Efficacy and safety of 8-week regimens for the treatment of rifampicin-susceptible pulmonary tuberculosis (TRUNCATE-TB): a prespecified exploratory analysis of a multi-arm, multi-stage, open-label, randomised controlled trial

Abstract

Background: WHO recommends a 2-month optimal duration for new drug regimens for rifampicin-susceptible tuberculosis. We aimed to investigate the efficacy and safety of the 8-week regimens that were assessed as part of the TRUNCATE management strategy of the TRUNCATE-TB trial.

Methods: TRUNCATE-TB was a multi-arm, multi-stage, open-label, randomised controlled trial in which participants aged 18-65 years with rifampicin-susceptible pulmonary tuberculosis were randomly assigned via a web-based system, using permuted blocks, to 24-week standard treatment (rifampicin, isoniazid, pyrazinamide, and ethambutol) or the TRUNCATE management strategy comprising initial 8-week treatment, then post-treatment monitoring and re-treatment where needed. The four 8-week regimens comprised five drugs, modified from standard treatment: high-dose rifampicin and linezolid, or high-dose rifampicin and clofazimine, or bedaquiline and linezolid, all given with isoniazid, pyrazinamide, and ethambutol; and rifapentine, linezolid, and levofloxacin, given with isoniazid and pyrazinamide. Here, we report the efficacy (proportion with unfavourable outcome; and difference from standard treatment, assessed via Bayesian methods) and safety of the 8-week regimens, assessed in the intention-to-treat population. This prespecified exploratory analysis is distinct from the previously reported 96-week outcome of the strategy in which the regimens were deployed. This trial is registered with ClinicalTrials.gov (NCT03474198).

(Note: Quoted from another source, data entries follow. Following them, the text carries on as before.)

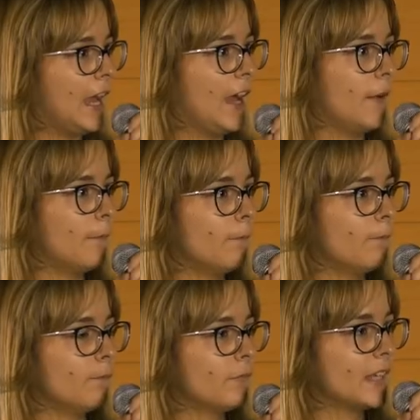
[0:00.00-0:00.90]

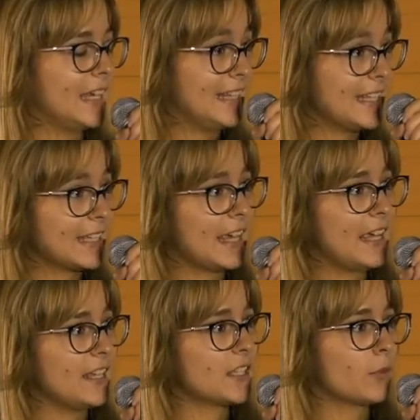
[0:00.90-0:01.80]
in this
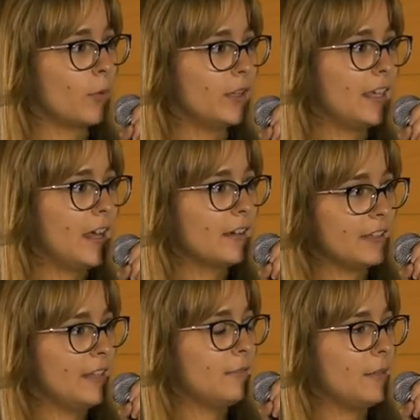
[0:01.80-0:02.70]
case, when
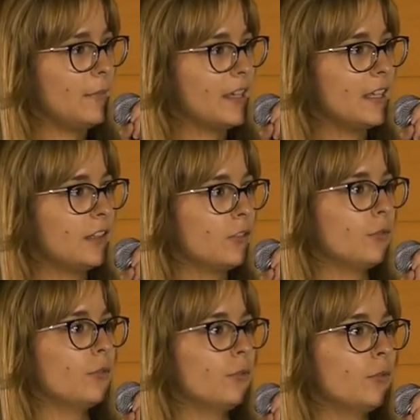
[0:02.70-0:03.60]
they make it
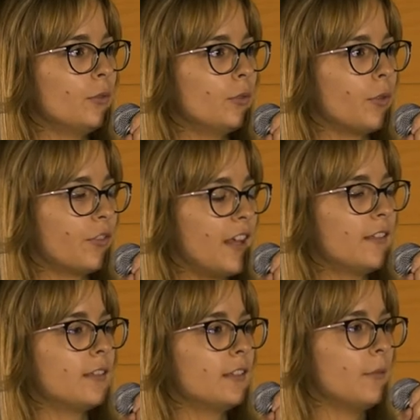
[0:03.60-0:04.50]
to
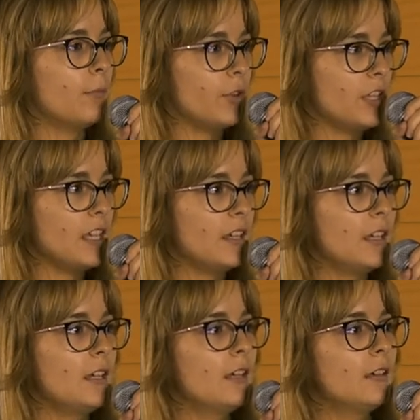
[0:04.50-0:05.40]
threaten the employee
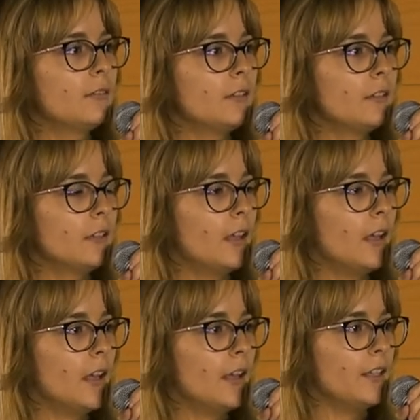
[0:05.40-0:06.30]

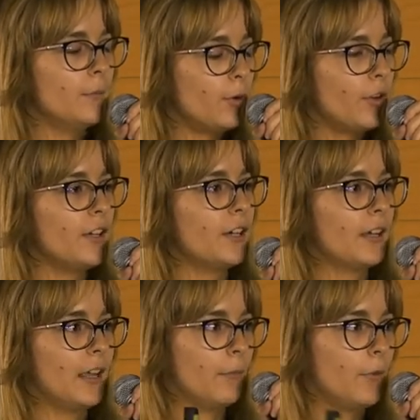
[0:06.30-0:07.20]
and the
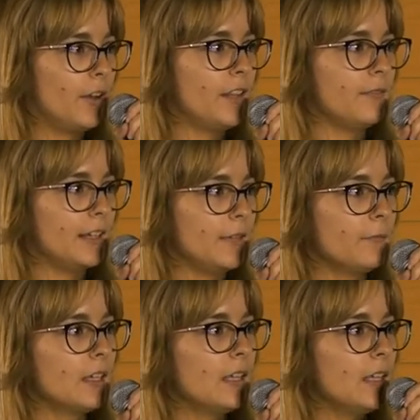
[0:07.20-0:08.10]
employer credibly,
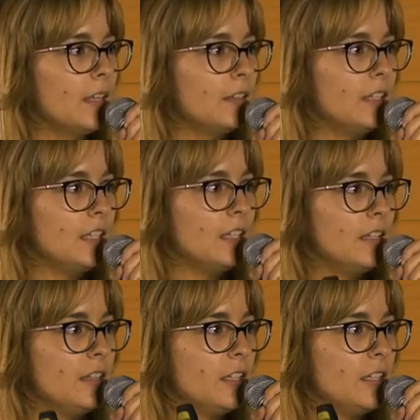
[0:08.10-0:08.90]
the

Findings: Between March 21, 2018, and March 26, 2020, 675 participants (674 in the intention-to-treat population) were enrolled and randomly assigned to the standard treatment group or one of the four 8-week regimen groups. Two 8-week regimens progressed to full enrolment. An unfavourable outcome (mainly relapse) occurred in seven (4%) of 181 participants on standard treatment; 46 (25%) of 184 on the high-dose rifampicin and linezolid-containing regimen (adjusted difference 21·0%, 95% Bayesian credible interval [BCI] 14·3-28·1); and 26 (14%) of 189 on the bedaquiline and linezolid-containing regimen (adjusted difference 9·3% [4·3-14·9]). Grade 3-4 adverse events occurred in 24 (14%) of 181 participants on standard treatment, 20 (11%) of 184 on the rifampicin-linezolid regimen, and 22 (12%) of 189 on the bedaquiline-linezolid regimen.

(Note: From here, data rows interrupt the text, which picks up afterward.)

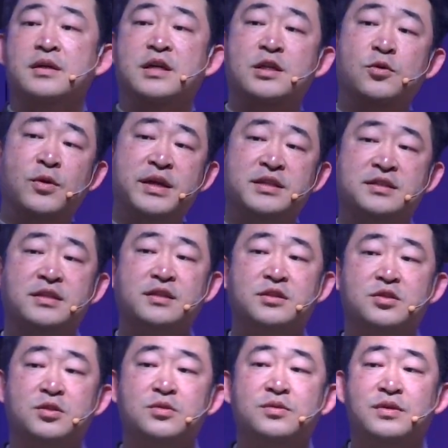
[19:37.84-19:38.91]
you know what he's going to
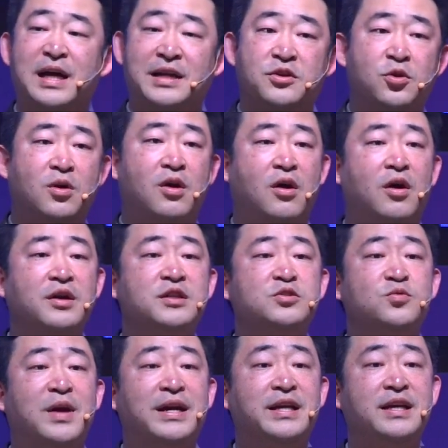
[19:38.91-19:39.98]
do, and your heart
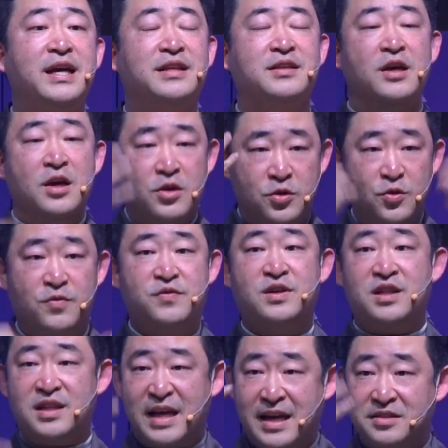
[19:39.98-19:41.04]
is ready and you've
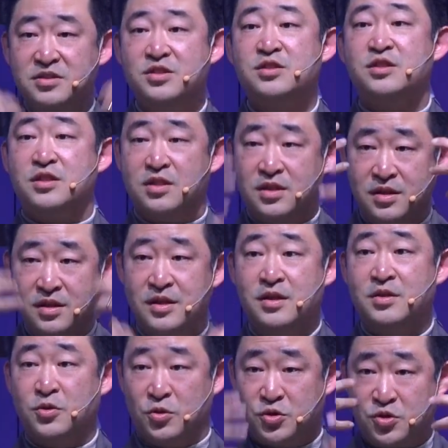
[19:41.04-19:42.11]
cleansed
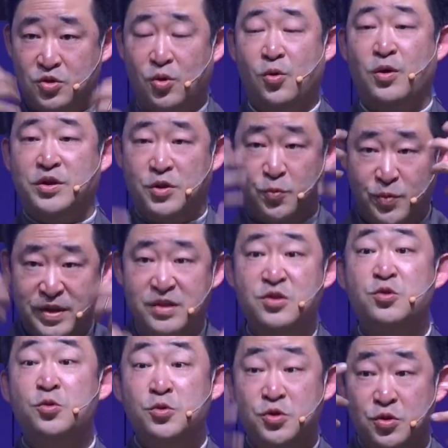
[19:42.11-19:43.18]
your soul and you
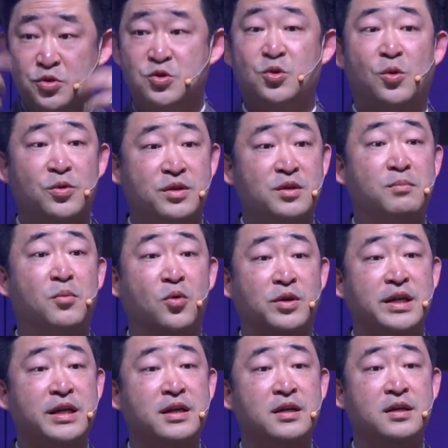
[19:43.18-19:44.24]
renewed your soul in the
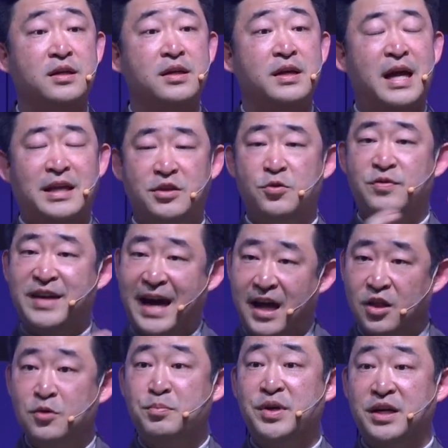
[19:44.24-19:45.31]
morning, and you've
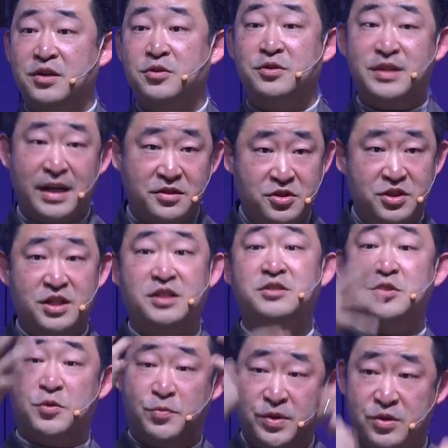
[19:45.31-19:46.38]
calibrated your day to
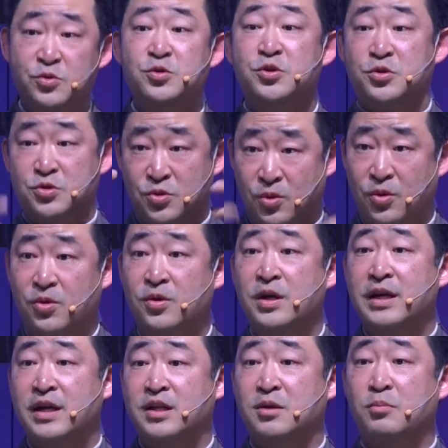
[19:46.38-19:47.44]
Jesus, you've renewed your soul
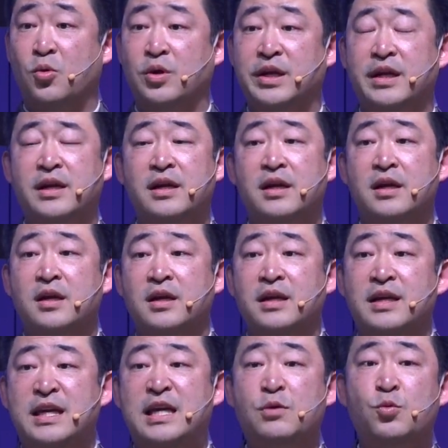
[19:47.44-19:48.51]
in the morning,
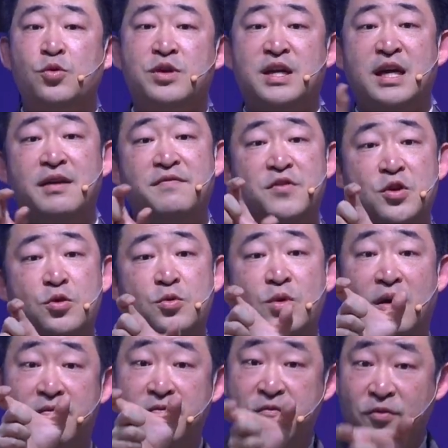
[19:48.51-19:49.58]
He will give you
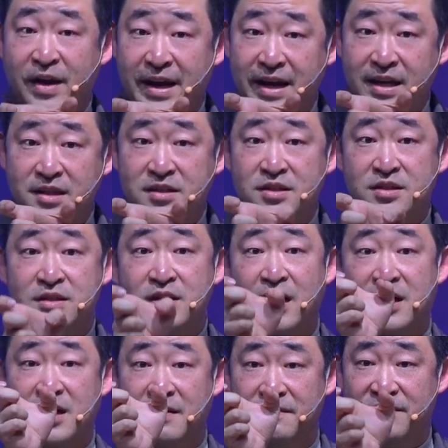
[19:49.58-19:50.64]
a phrase,
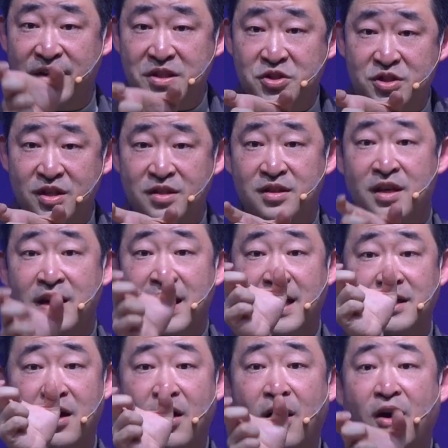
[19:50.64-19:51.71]
a conviction,
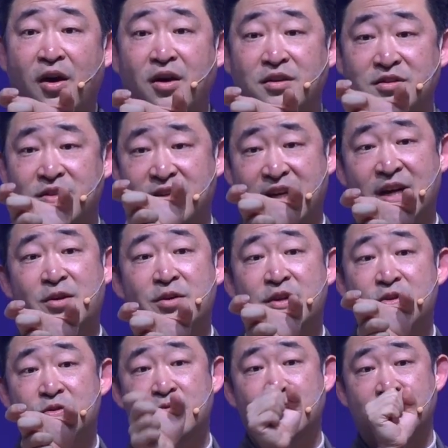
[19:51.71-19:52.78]
and a heart to carry
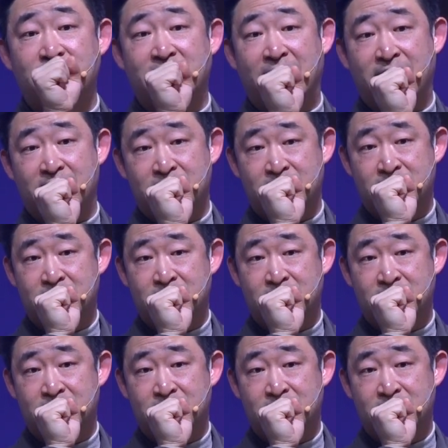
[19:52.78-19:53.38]
you through the day.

Interpretation: Efficacy was worse with 8-week regimens, although the difference from standard treatment varied between regimens. Even the best 8-week regimen (bedaquiline-linezolid) should only be used as part of a management strategy involving post-treatment monitoring and re-treatment if necessary.

Funding: Singapore National Medical Research Council; UK Department of Health and Social Care; UK Foreign, Commonwealth, and Development Office; UK Medical Research Council; Wellcome Trust; and UK Research and Innovation Medical Research Council.

Figure 1

Trial profile

Figure 2

Subgroup analyses of unfavourable outcome The figure shows the subgroups and the proportion of participants with an unfavourable outcome in the rifampicin-linezolid group (A) and bedaquiline-linezolid group (B) compared with the standard treatment group. The point estimate of the difference in proportions between the treatment groups is shown, as well as the probability that the risk difference is no greater than 12%, both estimated from a regression model with Bayesian methods, including country and baseline relapse risk as independent variables. BCI=Bayesian credible interval. CXR=chest radiograph.